Privacyscore is a new tool allowing Facebook (News - Alert) users to rate how each of the top apps respect consumer privacy for free. Privacy Choice, the research firm responsible for the development of Privacyscore, reports that apps generally come with over 140 different tracking devices that read the browsing habits of app users, in order to implement ad strategies that more effectively target individual consumers.
By Facebook allowing app users to use Privacyscore, consumers have the education needed to control their own amount of exposure. App developers may therefore benefit from tools such as Privacyscore because these tools could reduce the need for no-not-track laws from passing.
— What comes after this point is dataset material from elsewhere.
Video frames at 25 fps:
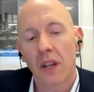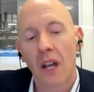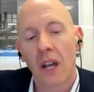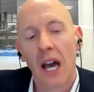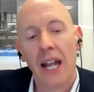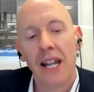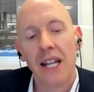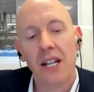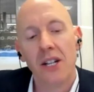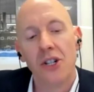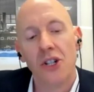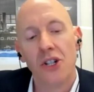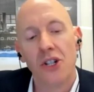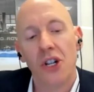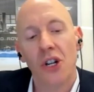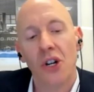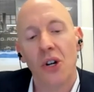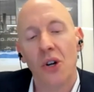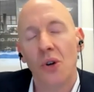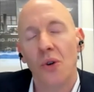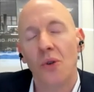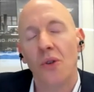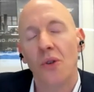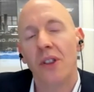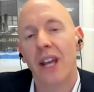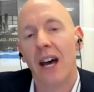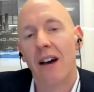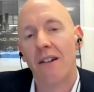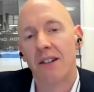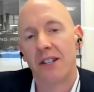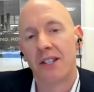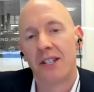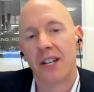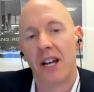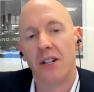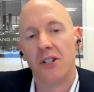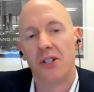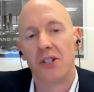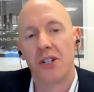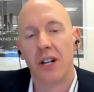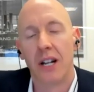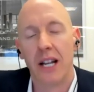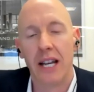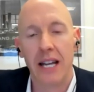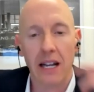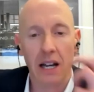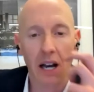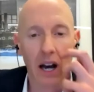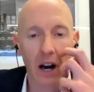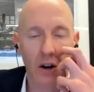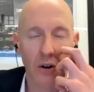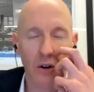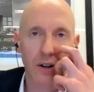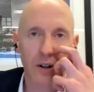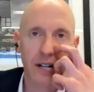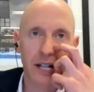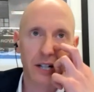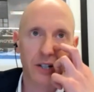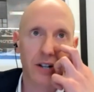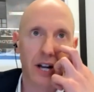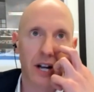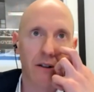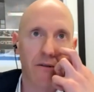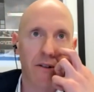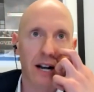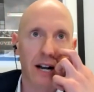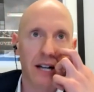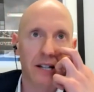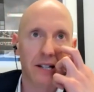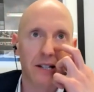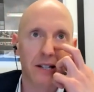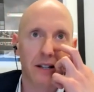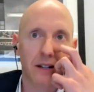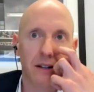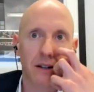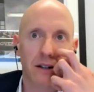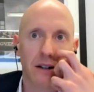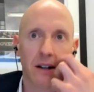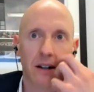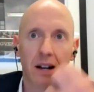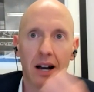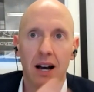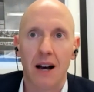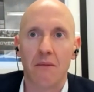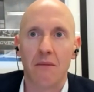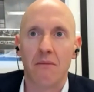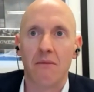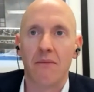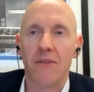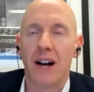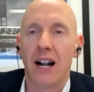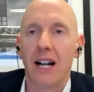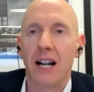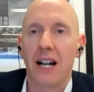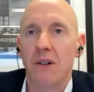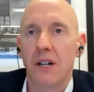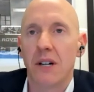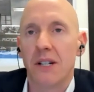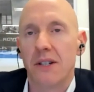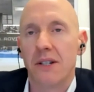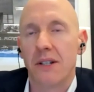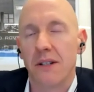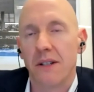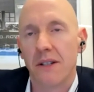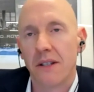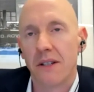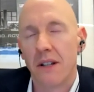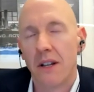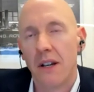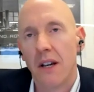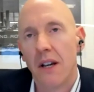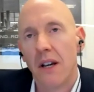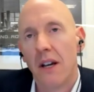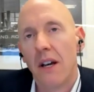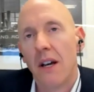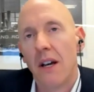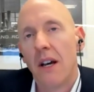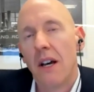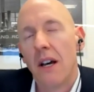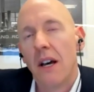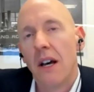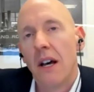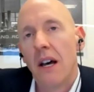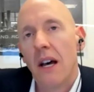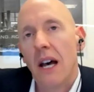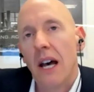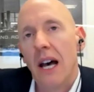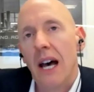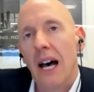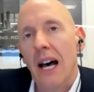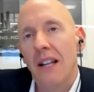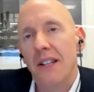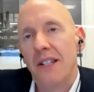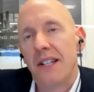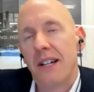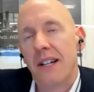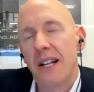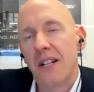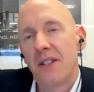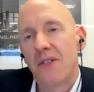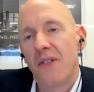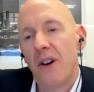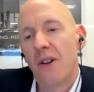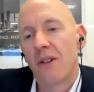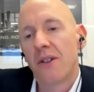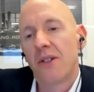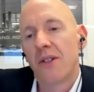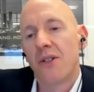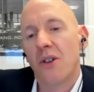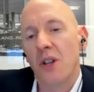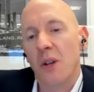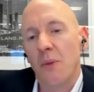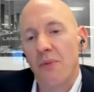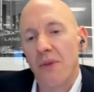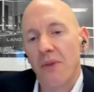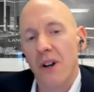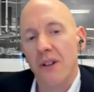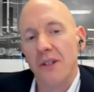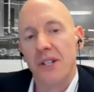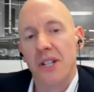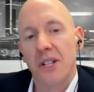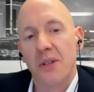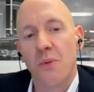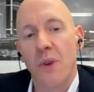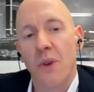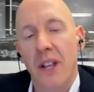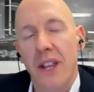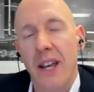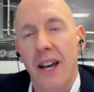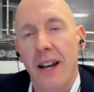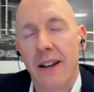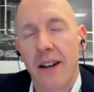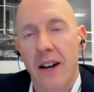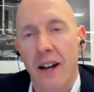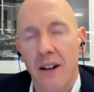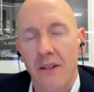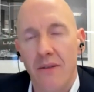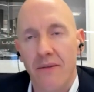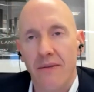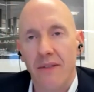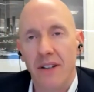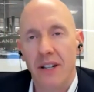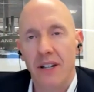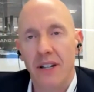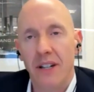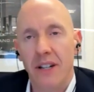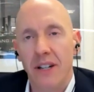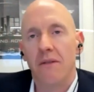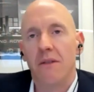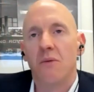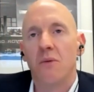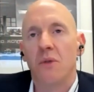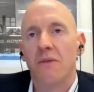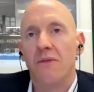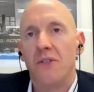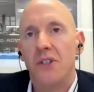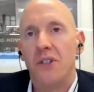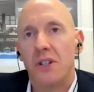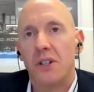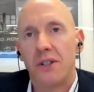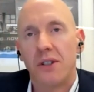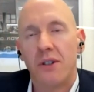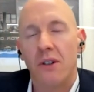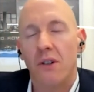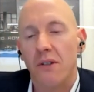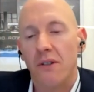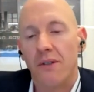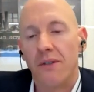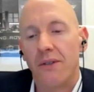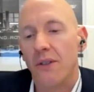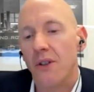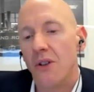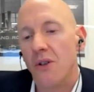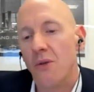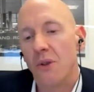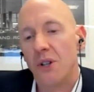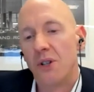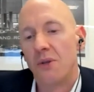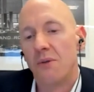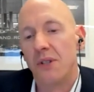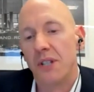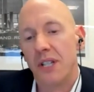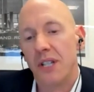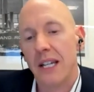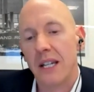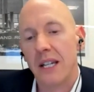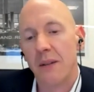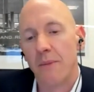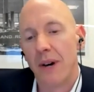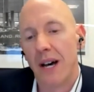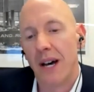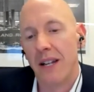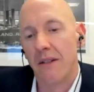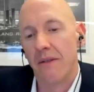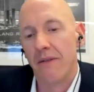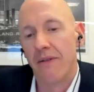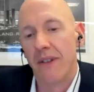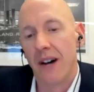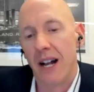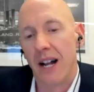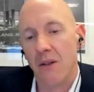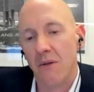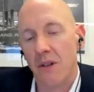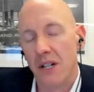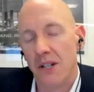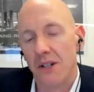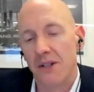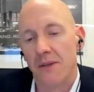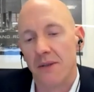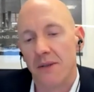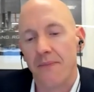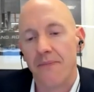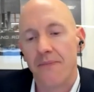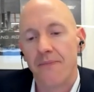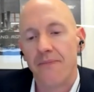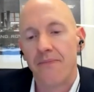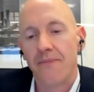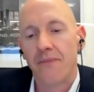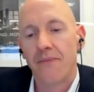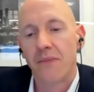And in June, they're essentially Oakley generated valuations. And so let's focus on the process where they're kind of, you know, that we've just gone through, which was the independent valuation.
IDG News interviewed Jon Leibowitz, the chairman of the U.S. Federal Trade Commission (FTC (News - Alert)), back in March, about his thoughts on the “Do-Not-Track-Laws,” that some experts might feel is the necessary step U.S. Congress must take in order to ensure the privacy of consumers. The Digital Advertising Alliance (DAA) has been actively taking strides to creating a browser-based no-tracking system in order to avoid these laws.
But Leibowitz states, “Consumers should have that choice, and consumers should have that control.”
Jules Polonetsky, director of the Washington D.C.’s Future of Privacy Forum, told USA Today that "this certainly is going to be a useful tool for consumers, but it may actually be even more useful in pushing application developers, who don't like getting poor grades, to look more closely at their own privacy practices."
Privacyscore currently applies to 140 of the most popular apps. The scale ranges from 1-100, with 100 being the best score an app can earn. Gardens of Time is one of the top rated at 95 with Sims Social close behind with a score of 94. Fruit Ninja Frenzy is one of the lowest rated with a score of 50. Angry Birds, always a favorite, has a score of 66.